Sunday, July 31, 2016

I Can Do All Things...except that.

I can do some things through Him who strengthens me.

When Your Vocation Is Not What You Ordered

"Let none hear you idly saying, "There is nothing I can do,"
while the multitudes are dying and the Master calls for you.
Take the task He gives you gladly; let His work your pleasure be.
Answer quickly when He calls you, "Here am I! Send me! Send me!"
from "Hark, the Voice of Jesus Crying"
by Daniel March, p. 1869

Vocation. A job. Work with a purpose: to bring people to the Word of God and vice versa with whatever opportunity God gives you while you care for yourself and/or your family. The catch? We can only accomplish tasks that are in accordance with God's plan for us, and God's plan isn't always an easy path to take. For example, let's say we get married and plan on having a big family. "We'll take just as many kids as God will give us!" we gladly say when people ask. And we try and try and try...

And He gives us none.

Why? We want so badly to understand this kind of disappointment. We want to know His reasons for denying our fervent and heartbroken prayers. Would we make bad parents? Have we done something to make Him angry with us? Is He trying to teach us something? Perhaps if we give more money to the church? Maybe if I pray more? Read the Bible more? I'm not kind enough. I'm not forgiving enough. I'm not good enough.

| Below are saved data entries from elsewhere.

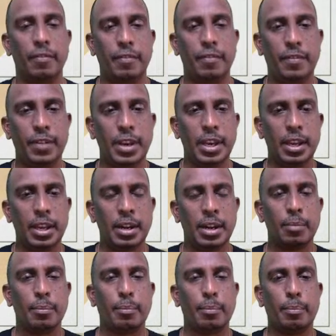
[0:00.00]
where
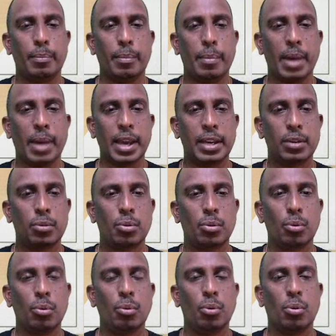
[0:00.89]

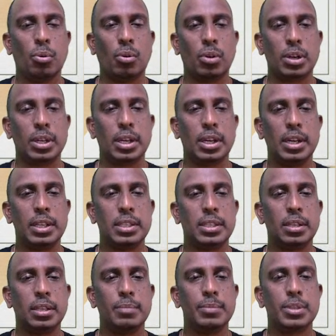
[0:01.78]

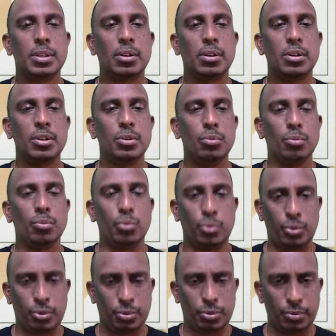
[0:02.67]
microorganisms are
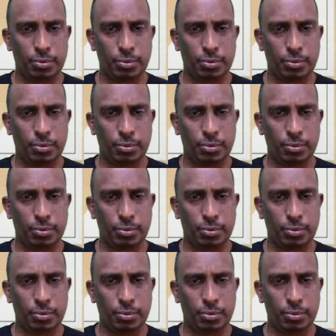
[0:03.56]
used.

There must be something I can do so that God will give me a baby! 
The answer to all of these is... No.

The fact is, you are not in control here. Nothing you can DO or SAY or BARGAIN will make God give you what you want. Sometimes our vocation is just really, really hard to accept, like living with a thorn in our flesh the way St. Paul did.

I remember an argument I had with my husband once when we were in the throes of this disease, still trying to figure out what it meant for "us." I was so, so very sick and in a lot of pain all the time. Every medication I tried just made me sicker, and we were still childless after 5 years of marriage and medications and now I was not only careerless but jobless, too, and I wanted to work so almost as badly as I wanted to be a Mom. Our dreams of a big family and a mission church in Japan were slipping through our fingers like grains of sand, and so was our happiness.

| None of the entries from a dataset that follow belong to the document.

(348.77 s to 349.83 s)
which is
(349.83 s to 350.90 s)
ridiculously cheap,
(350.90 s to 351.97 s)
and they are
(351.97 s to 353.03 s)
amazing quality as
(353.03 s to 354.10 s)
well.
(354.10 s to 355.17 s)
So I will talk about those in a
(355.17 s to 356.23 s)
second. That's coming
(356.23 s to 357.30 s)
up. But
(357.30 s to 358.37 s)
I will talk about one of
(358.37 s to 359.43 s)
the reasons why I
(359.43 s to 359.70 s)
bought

"God will always give everything we need," my husband tried to comfort me one night. 
"Will He now, " I shot back with hateful sarcasm. "What about the homeless? The starving? Those dying from cancer? Does God give them everything they need, Pastor? Or does He hate them like He Hates me?"
My husband looked at me, obviously surprised that I had forgotten all the theology we both spent years learning together at the seminary, and he said, "Yes, He gives them everything they need."
"So people don't need to eat?" I demanded, wondering what the hell kind of God I was worshipping here. "They don't need to live?!"
"No," he relied patiently. "Those empty bellies and homeless families are for us to care for with the love we're suppose to have for our neighbor and the gifts God gives us. And all those people, those men, women, and children dying from disease and accidents and murder and everything else, even old age, are dying from the sin we brought into God's world. Remember, God promises to always give us what we NEED, but it may not what we WANT. We might not even like what we need."
There it was: the cold, hard, ugly truth that we were not in control of our own lives. No one should have to learn that before they're 30. The bitter truth goes on: while some people are living with the reality of their bad choices, God asks others to live without a home, too. He asks some people to live in pain when they did nothing to bring that pain about. He asks us all to die, and some way, way too soon even though they did nothing to bring on that death. We don't always need to be happy. We don't know why. Some people say, "God doesn't change your situation because He's trying to change your heart," and occasionally that might be true. It was true for Job (see The Enigma of Job).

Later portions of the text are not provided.